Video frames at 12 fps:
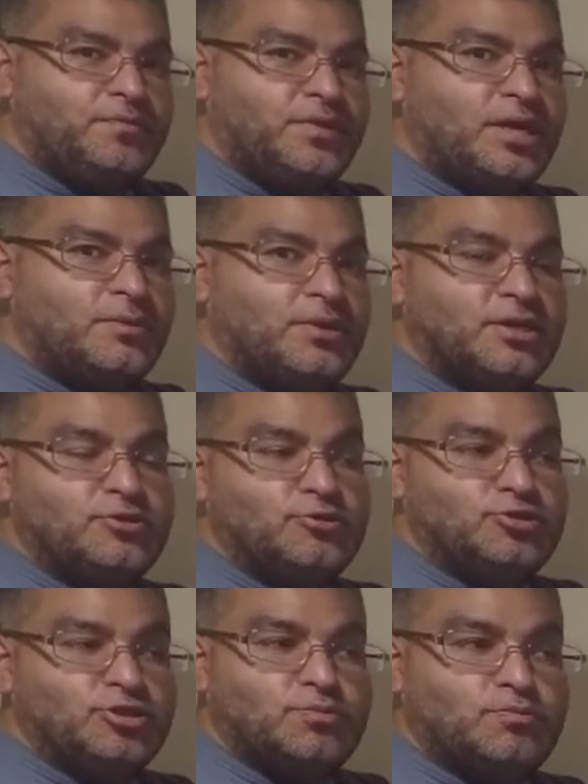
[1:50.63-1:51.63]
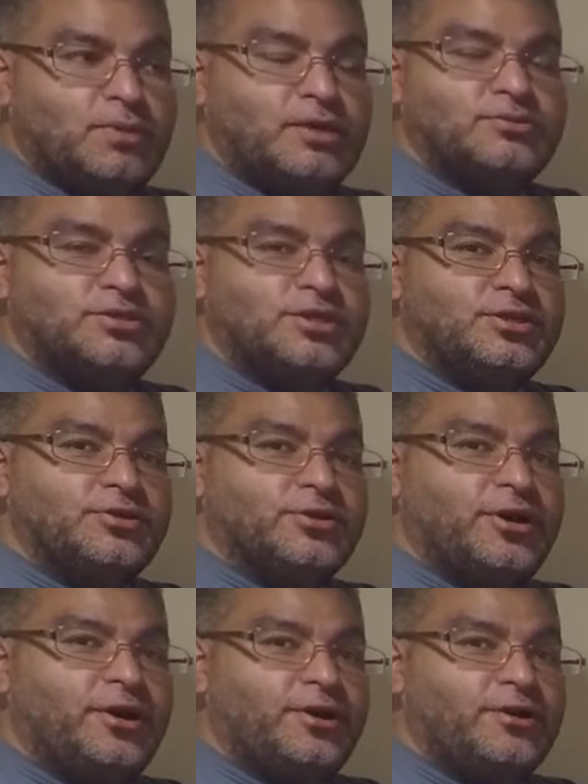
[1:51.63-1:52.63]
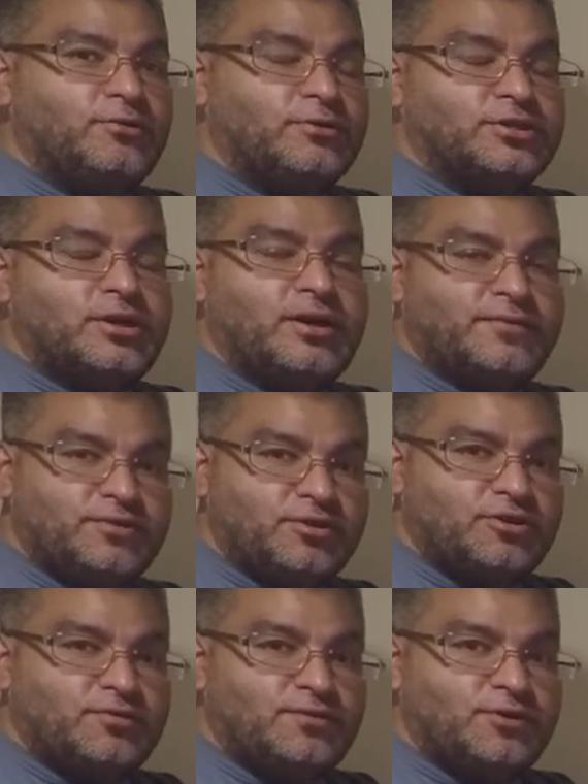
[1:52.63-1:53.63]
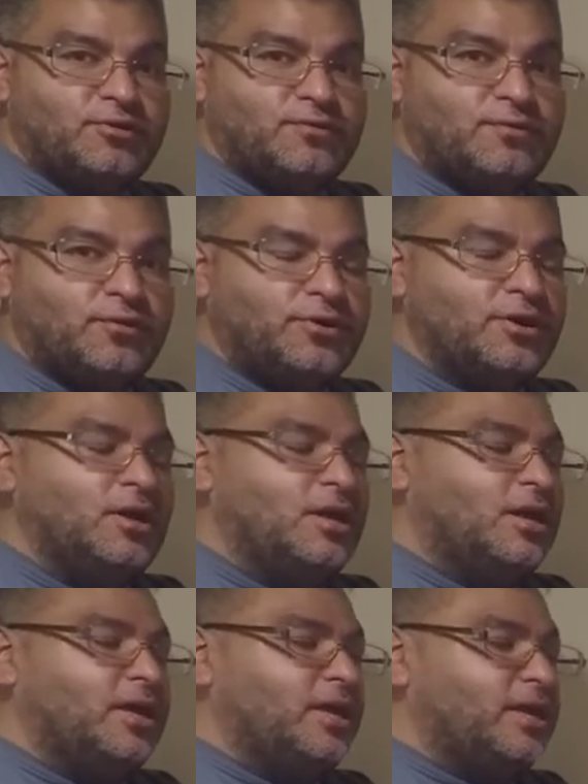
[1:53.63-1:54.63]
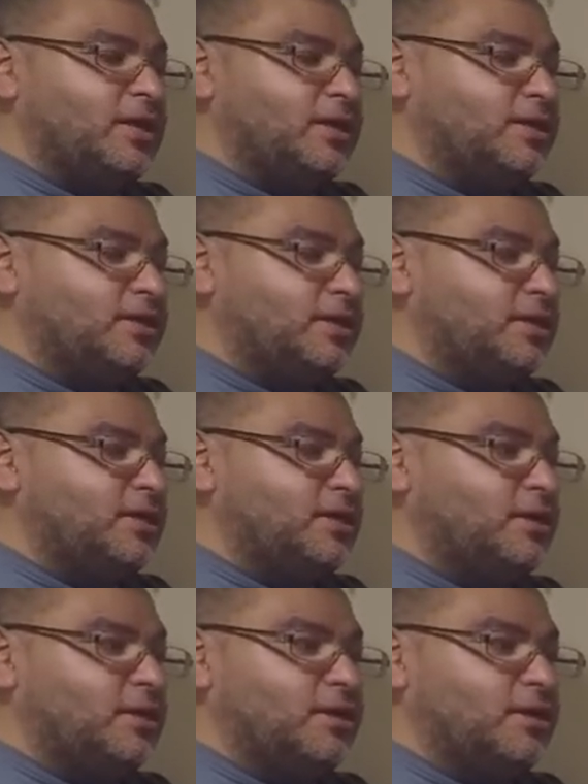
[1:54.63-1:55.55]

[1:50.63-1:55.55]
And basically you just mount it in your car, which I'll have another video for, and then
· · · ·
* EXERCISE DETAILS *
All of the material above needs to be restated exactly, with no pictures.

* TASK OUTPUT *
Video frames at 12 fps:
[1:50.63-1:51.63]
[1:51.63-1:52.63]
[1:52.63-1:53.63]
[1:53.63-1:54.63]
[1:54.63-1:55.55]

[1:50.63-1:55.55]
And basically you just mount it in your car, which I'll have another video for, and then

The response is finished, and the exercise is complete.